* [DESCRIPTION OF THE TASK] Leave out the pictures. Return every record otherwise untouched.

(RECORDS FOR THE TASK begins)

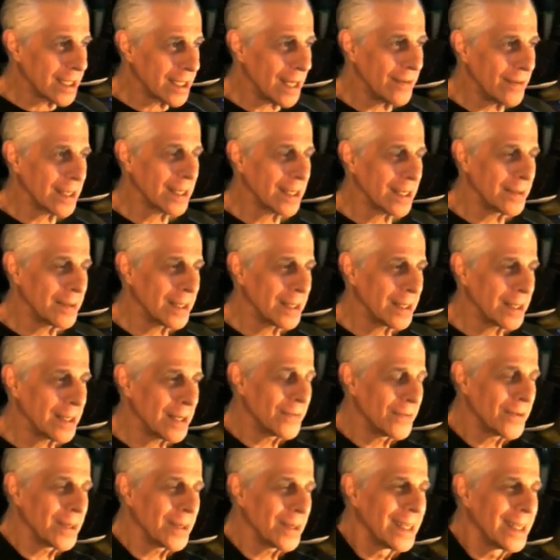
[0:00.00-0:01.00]
tell you and
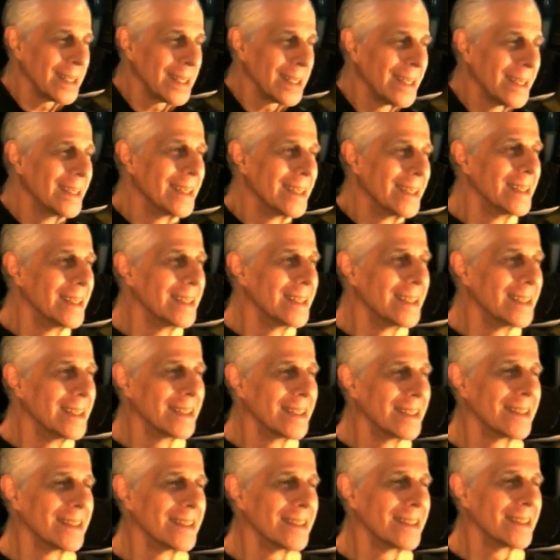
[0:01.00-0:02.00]
your listeners
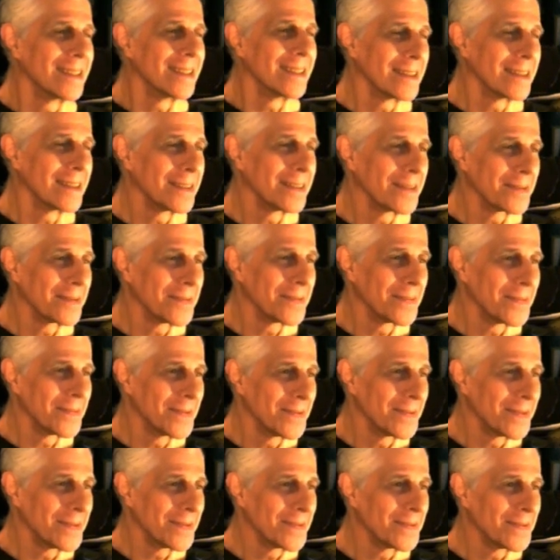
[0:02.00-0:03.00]
another
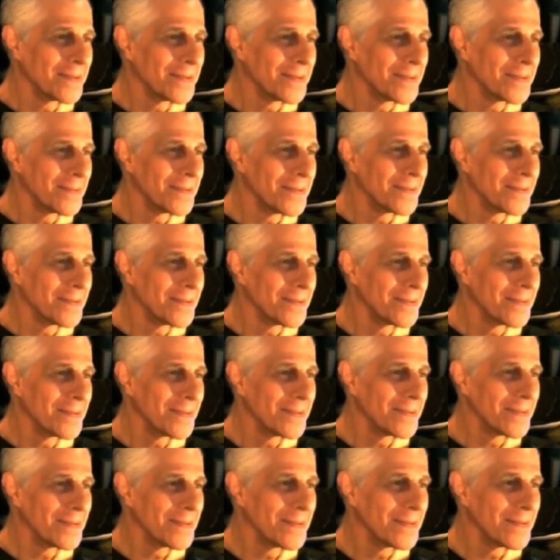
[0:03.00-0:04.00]
incredible
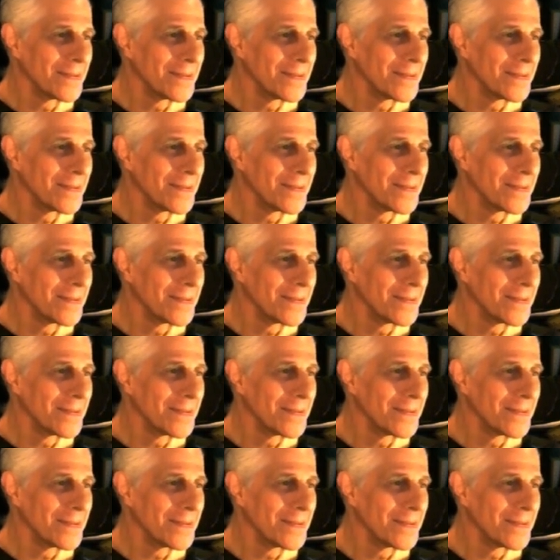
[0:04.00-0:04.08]
fact,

(RECORDS FOR THE TASK ends)

* [TASK ANSWER]
[0:00.00-0:01.00]
tell you and
[0:01.00-0:02.00]
your listeners
[0:02.00-0:03.00]
another
[0:03.00-0:04.00]
incredible
[0:04.00-0:04.08]
fact,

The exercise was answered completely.